Saved entries

▼

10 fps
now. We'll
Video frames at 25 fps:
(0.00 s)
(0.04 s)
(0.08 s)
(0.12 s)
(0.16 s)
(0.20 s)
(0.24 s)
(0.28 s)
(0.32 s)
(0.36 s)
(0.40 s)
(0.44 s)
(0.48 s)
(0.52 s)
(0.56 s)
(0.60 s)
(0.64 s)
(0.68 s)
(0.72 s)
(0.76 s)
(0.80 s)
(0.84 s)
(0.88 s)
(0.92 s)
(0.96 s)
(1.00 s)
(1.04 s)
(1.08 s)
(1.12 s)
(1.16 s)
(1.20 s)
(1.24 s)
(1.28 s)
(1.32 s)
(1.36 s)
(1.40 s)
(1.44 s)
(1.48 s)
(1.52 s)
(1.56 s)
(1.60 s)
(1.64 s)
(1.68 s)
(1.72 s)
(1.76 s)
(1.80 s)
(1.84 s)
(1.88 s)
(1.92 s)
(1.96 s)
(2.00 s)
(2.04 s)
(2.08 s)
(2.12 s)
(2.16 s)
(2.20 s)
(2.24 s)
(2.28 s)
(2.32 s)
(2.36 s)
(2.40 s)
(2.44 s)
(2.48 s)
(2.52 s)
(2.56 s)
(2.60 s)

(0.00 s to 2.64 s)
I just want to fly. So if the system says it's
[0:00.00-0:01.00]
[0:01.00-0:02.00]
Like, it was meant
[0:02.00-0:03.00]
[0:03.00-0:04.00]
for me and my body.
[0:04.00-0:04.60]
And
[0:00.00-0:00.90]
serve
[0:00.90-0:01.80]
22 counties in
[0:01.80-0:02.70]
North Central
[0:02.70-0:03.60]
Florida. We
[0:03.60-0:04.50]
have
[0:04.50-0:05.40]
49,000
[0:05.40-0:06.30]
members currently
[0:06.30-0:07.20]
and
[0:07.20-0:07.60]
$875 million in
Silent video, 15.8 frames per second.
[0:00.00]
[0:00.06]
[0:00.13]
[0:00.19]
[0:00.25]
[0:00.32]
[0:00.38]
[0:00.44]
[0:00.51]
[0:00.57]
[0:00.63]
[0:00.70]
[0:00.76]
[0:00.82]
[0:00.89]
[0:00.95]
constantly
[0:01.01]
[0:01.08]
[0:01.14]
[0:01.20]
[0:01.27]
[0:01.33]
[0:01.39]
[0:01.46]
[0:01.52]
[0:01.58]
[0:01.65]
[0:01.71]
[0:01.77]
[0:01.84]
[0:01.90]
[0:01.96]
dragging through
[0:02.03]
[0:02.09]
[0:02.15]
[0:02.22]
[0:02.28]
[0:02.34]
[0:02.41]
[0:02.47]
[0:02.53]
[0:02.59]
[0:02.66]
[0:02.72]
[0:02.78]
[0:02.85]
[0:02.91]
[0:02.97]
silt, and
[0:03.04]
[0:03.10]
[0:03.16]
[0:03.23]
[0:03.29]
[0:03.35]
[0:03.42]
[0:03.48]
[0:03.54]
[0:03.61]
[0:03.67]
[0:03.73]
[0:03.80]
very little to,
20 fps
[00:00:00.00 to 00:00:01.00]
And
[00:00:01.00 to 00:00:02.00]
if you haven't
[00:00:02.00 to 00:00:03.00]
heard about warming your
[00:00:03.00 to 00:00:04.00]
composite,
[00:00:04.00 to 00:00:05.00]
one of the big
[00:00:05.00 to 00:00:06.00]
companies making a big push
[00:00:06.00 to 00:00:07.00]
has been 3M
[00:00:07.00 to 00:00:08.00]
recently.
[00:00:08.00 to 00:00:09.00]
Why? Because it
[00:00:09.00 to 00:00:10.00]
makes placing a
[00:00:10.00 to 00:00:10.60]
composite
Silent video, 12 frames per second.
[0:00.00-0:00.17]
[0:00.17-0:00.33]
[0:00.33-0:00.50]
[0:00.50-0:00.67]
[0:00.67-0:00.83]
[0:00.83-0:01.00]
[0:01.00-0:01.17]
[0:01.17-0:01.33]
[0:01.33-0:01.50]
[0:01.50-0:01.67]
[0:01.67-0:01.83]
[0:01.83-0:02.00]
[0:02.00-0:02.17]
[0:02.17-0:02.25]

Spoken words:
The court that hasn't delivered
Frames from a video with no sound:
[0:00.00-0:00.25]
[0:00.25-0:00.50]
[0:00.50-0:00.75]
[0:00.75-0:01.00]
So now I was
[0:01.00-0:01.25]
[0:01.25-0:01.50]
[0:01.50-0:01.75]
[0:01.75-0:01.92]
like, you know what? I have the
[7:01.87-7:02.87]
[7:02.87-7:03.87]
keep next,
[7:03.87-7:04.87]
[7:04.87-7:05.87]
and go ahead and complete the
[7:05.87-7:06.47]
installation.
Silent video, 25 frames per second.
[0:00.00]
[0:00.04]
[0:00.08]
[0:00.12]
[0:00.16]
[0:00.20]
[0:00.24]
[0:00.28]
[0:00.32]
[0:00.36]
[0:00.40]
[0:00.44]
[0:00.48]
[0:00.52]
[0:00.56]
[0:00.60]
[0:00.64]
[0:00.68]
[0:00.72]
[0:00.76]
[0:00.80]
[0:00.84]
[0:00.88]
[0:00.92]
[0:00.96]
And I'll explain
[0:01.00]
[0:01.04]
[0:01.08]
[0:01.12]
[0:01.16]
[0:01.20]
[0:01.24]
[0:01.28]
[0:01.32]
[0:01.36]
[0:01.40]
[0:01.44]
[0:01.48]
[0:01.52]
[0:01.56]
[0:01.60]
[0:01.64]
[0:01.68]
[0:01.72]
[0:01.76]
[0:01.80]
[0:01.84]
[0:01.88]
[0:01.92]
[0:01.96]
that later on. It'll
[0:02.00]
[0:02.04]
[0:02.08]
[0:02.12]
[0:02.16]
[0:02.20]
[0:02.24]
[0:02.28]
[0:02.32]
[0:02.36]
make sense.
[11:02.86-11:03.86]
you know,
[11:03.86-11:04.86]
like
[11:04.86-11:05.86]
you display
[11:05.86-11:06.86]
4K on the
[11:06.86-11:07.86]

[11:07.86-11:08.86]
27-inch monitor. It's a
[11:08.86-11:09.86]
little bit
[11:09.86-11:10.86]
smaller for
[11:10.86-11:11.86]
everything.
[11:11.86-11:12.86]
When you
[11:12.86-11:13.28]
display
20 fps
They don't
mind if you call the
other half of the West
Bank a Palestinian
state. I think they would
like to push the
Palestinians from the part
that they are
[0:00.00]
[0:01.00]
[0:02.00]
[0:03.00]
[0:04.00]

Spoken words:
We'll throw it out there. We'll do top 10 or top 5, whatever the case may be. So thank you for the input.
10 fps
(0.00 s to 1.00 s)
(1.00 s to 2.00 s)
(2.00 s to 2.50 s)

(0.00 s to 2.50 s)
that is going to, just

▲

TASK BRIEF: Where a line of the entries holds the string "second", include it in the count, and give only the final number.

SOLUTION TO THIS PROBLEM: 3